#### PROBLEM DESCRIPTION:
Write the data below out again, unchanged.

#### EXERCISE DATA:
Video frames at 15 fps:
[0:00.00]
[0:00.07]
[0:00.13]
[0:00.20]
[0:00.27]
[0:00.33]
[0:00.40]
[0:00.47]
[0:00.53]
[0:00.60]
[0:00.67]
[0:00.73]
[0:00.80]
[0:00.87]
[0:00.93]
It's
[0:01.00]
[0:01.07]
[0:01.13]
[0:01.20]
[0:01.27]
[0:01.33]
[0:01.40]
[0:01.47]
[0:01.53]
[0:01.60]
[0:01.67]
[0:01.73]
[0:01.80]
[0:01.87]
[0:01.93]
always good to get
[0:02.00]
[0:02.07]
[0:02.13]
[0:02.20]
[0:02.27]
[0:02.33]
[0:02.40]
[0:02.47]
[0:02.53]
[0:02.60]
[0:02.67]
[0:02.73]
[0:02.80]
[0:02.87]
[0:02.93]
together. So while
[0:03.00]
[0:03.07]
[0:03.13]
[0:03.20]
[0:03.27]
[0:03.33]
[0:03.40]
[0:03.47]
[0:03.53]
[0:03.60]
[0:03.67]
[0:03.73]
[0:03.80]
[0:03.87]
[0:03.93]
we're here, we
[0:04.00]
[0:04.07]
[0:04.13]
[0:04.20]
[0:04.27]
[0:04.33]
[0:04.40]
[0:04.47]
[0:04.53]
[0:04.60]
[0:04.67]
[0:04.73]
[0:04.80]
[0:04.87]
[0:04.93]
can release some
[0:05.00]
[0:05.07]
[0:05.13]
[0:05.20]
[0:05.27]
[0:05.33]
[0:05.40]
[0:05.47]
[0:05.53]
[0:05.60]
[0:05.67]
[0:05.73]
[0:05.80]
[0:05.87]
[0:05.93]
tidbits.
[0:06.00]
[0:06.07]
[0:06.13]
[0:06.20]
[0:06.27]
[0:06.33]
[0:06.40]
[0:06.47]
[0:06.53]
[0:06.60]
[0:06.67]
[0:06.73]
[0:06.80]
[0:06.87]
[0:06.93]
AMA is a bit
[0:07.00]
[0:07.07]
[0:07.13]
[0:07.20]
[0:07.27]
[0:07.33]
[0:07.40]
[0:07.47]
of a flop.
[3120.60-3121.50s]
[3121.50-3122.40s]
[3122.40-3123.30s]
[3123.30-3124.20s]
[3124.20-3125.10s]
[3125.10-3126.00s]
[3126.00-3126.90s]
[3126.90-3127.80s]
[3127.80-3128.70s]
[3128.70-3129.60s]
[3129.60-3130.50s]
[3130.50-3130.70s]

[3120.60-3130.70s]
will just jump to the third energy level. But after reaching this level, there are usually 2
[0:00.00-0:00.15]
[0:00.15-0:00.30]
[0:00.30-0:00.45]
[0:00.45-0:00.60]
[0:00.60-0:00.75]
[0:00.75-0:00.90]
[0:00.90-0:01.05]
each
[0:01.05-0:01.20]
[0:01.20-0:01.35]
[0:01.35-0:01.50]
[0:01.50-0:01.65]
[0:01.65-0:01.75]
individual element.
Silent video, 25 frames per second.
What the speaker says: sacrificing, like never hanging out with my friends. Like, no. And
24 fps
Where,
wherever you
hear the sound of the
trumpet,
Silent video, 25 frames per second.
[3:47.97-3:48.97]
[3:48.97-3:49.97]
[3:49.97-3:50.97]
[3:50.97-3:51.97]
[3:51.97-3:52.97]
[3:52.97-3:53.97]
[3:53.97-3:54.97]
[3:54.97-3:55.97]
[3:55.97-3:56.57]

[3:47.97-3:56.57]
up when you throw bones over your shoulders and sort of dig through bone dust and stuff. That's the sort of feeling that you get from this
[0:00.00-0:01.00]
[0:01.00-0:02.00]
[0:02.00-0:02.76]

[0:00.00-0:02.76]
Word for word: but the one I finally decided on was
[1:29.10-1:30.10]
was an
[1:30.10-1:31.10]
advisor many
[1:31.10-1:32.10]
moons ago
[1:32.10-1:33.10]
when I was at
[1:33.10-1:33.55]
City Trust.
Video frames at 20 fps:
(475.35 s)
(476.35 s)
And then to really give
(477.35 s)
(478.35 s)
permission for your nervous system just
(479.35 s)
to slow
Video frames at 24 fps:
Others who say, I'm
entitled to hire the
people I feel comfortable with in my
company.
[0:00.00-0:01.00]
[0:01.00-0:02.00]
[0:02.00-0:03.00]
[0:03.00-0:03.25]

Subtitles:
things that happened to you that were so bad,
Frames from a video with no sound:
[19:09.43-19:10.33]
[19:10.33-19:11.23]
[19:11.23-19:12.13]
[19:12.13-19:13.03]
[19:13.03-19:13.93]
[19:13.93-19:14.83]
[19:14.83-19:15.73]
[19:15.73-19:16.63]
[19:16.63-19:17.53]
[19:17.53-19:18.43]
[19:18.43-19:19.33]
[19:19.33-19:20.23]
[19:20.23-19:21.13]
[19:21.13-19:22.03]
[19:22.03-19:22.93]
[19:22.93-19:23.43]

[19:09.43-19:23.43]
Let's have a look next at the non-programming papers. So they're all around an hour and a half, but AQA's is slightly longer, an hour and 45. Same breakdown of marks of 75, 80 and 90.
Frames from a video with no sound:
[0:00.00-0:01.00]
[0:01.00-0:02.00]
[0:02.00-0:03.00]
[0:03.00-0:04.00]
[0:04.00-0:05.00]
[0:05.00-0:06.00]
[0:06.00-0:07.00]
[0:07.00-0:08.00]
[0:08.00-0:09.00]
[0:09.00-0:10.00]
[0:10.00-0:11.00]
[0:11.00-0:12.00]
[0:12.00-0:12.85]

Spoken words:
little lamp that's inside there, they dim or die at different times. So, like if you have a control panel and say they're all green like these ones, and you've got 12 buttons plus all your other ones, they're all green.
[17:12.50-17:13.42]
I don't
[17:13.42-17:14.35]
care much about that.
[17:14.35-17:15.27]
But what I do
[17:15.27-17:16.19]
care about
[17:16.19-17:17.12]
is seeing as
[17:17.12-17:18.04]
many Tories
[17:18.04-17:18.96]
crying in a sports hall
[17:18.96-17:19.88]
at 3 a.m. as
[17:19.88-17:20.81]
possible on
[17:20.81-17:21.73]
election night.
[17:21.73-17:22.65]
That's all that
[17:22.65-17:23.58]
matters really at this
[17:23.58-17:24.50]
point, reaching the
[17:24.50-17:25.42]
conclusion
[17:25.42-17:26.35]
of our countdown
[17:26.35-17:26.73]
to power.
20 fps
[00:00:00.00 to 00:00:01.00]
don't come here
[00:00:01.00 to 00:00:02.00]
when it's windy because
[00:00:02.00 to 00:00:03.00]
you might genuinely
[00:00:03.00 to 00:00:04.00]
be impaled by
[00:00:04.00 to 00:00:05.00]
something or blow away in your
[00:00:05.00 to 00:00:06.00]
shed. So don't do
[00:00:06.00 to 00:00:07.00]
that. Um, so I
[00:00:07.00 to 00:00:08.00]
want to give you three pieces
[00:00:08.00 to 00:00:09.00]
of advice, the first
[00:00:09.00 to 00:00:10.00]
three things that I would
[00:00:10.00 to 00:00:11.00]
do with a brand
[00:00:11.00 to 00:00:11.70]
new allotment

#### RESPONSE TO THE EXERCISE:
Video frames at 15 fps:
[0:00.00]
[0:00.07]
[0:00.13]
[0:00.20]
[0:00.27]
[0:00.33]
[0:00.40]
[0:00.47]
[0:00.53]
[0:00.60]
[0:00.67]
[0:00.73]
[0:00.80]
[0:00.87]
[0:00.93]
It's
[0:01.00]
[0:01.07]
[0:01.13]
[0:01.20]
[0:01.27]
[0:01.33]
[0:01.40]
[0:01.47]
[0:01.53]
[0:01.60]
[0:01.67]
[0:01.73]
[0:01.80]
[0:01.87]
[0:01.93]
always good to get
[0:02.00]
[0:02.07]
[0:02.13]
[0:02.20]
[0:02.27]
[0:02.33]
[0:02.40]
[0:02.47]
[0:02.53]
[0:02.60]
[0:02.67]
[0:02.73]
[0:02.80]
[0:02.87]
[0:02.93]
together. So while
[0:03.00]
[0:03.07]
[0:03.13]
[0:03.20]
[0:03.27]
[0:03.33]
[0:03.40]
[0:03.47]
[0:03.53]
[0:03.60]
[0:03.67]
[0:03.73]
[0:03.80]
[0:03.87]
[0:03.93]
we're here, we
[0:04.00]
[0:04.07]
[0:04.13]
[0:04.20]
[0:04.27]
[0:04.33]
[0:04.40]
[0:04.47]
[0:04.53]
[0:04.60]
[0:04.67]
[0:04.73]
[0:04.80]
[0:04.87]
[0:04.93]
can release some
[0:05.00]
[0:05.07]
[0:05.13]
[0:05.20]
[0:05.27]
[0:05.33]
[0:05.40]
[0:05.47]
[0:05.53]
[0:05.60]
[0:05.67]
[0:05.73]
[0:05.80]
[0:05.87]
[0:05.93]
tidbits.
[0:06.00]
[0:06.07]
[0:06.13]
[0:06.20]
[0:06.27]
[0:06.33]
[0:06.40]
[0:06.47]
[0:06.53]
[0:06.60]
[0:06.67]
[0:06.73]
[0:06.80]
[0:06.87]
[0:06.93]
AMA is a bit
[0:07.00]
[0:07.07]
[0:07.13]
[0:07.20]
[0:07.27]
[0:07.33]
[0:07.40]
[0:07.47]
of a flop.
[3120.60-3121.50s]
[3121.50-3122.40s]
[3122.40-3123.30s]
[3123.30-3124.20s]
[3124.20-3125.10s]
[3125.10-3126.00s]
[3126.00-3126.90s]
[3126.90-3127.80s]
[3127.80-3128.70s]
[3128.70-3129.60s]
[3129.60-3130.50s]
[3130.50-3130.70s]

[3120.60-3130.70s]
will just jump to the third energy level. But after reaching this level, there are usually 2
[0:00.00-0:00.15]
[0:00.15-0:00.30]
[0:00.30-0:00.45]
[0:00.45-0:00.60]
[0:00.60-0:00.75]
[0:00.75-0:00.90]
[0:00.90-0:01.05]
each
[0:01.05-0:01.20]
[0:01.20-0:01.35]
[0:01.35-0:01.50]
[0:01.50-0:01.65]
[0:01.65-0:01.75]
individual element.
Silent video, 25 frames per second.
What the speaker says: sacrificing, like never hanging out with my friends. Like, no. And
24 fps
Where,
wherever you
hear the sound of the
trumpet,
Silent video, 25 frames per second.
[3:47.97-3:48.97]
[3:48.97-3:49.97]
[3:49.97-3:50.97]
[3:50.97-3:51.97]
[3:51.97-3:52.97]
[3:52.97-3:53.97]
[3:53.97-3:54.97]
[3:54.97-3:55.97]
[3:55.97-3:56.57]

[3:47.97-3:56.57]
up when you throw bones over your shoulders and sort of dig through bone dust and stuff. That's the sort of feeling that you get from this
[0:00.00-0:01.00]
[0:01.00-0:02.00]
[0:02.00-0:02.76]

[0:00.00-0:02.76]
Word for word: but the one I finally decided on was
[1:29.10-1:30.10]
was an
[1:30.10-1:31.10]
advisor many
[1:31.10-1:32.10]
moons ago
[1:32.10-1:33.10]
when I was at
[1:33.10-1:33.55]
City Trust.
Video frames at 20 fps:
(475.35 s)
(476.35 s)
And then to really give
(477.35 s)
(478.35 s)
permission for your nervous system just
(479.35 s)
to slow
Video frames at 24 fps:
Others who say, I'm
entitled to hire the
people I feel comfortable with in my
company.
[0:00.00-0:01.00]
[0:01.00-0:02.00]
[0:02.00-0:03.00]
[0:03.00-0:03.25]

Subtitles:
things that happened to you that were so bad,
Frames from a video with no sound:
[19:09.43-19:10.33]
[19:10.33-19:11.23]
[19:11.23-19:12.13]
[19:12.13-19:13.03]
[19:13.03-19:13.93]
[19:13.93-19:14.83]
[19:14.83-19:15.73]
[19:15.73-19:16.63]
[19:16.63-19:17.53]
[19:17.53-19:18.43]
[19:18.43-19:19.33]
[19:19.33-19:20.23]
[19:20.23-19:21.13]
[19:21.13-19:22.03]
[19:22.03-19:22.93]
[19:22.93-19:23.43]

[19:09.43-19:23.43]
Let's have a look next at the non-programming papers. So they're all around an hour and a half, but AQA's is slightly longer, an hour and 45. Same breakdown of marks of 75, 80 and 90.
Frames from a video with no sound:
[0:00.00-0:01.00]
[0:01.00-0:02.00]
[0:02.00-0:03.00]
[0:03.00-0:04.00]
[0:04.00-0:05.00]
[0:05.00-0:06.00]
[0:06.00-0:07.00]
[0:07.00-0:08.00]
[0:08.00-0:09.00]
[0:09.00-0:10.00]
[0:10.00-0:11.00]
[0:11.00-0:12.00]
[0:12.00-0:12.85]

Spoken words:
little lamp that's inside there, they dim or die at different times. So, like if you have a control panel and say they're all green like these ones, and you've got 12 buttons plus all your other ones, they're all green.
[17:12.50-17:13.42]
I don't
[17:13.42-17:14.35]
care much about that.
[17:14.35-17:15.27]
But what I do
[17:15.27-17:16.19]
care about
[17:16.19-17:17.12]
is seeing as
[17:17.12-17:18.04]
many Tories
[17:18.04-17:18.96]
crying in a sports hall
[17:18.96-17:19.88]
at 3 a.m. as
[17:19.88-17:20.81]
possible on
[17:20.81-17:21.73]
election night.
[17:21.73-17:22.65]
That's all that
[17:22.65-17:23.58]
matters really at this
[17:23.58-17:24.50]
point, reaching the
[17:24.50-17:25.42]
conclusion
[17:25.42-17:26.35]
of our countdown
[17:26.35-17:26.73]
to power.
20 fps
[00:00:00.00 to 00:00:01.00]
don't come here
[00:00:01.00 to 00:00:02.00]
when it's windy because
[00:00:02.00 to 00:00:03.00]
you might genuinely
[00:00:03.00 to 00:00:04.00]
be impaled by
[00:00:04.00 to 00:00:05.00]
something or blow away in your
[00:00:05.00 to 00:00:06.00]
shed. So don't do
[00:00:06.00 to 00:00:07.00]
that. Um, so I
[00:00:07.00 to 00:00:08.00]
want to give you three pieces
[00:00:08.00 to 00:00:09.00]
of advice, the first
[00:00:09.00 to 00:00:10.00]
three things that I would
[00:00:10.00 to 00:00:11.00]
do with a brand
[00:00:11.00 to 00:00:11.70]
new allotment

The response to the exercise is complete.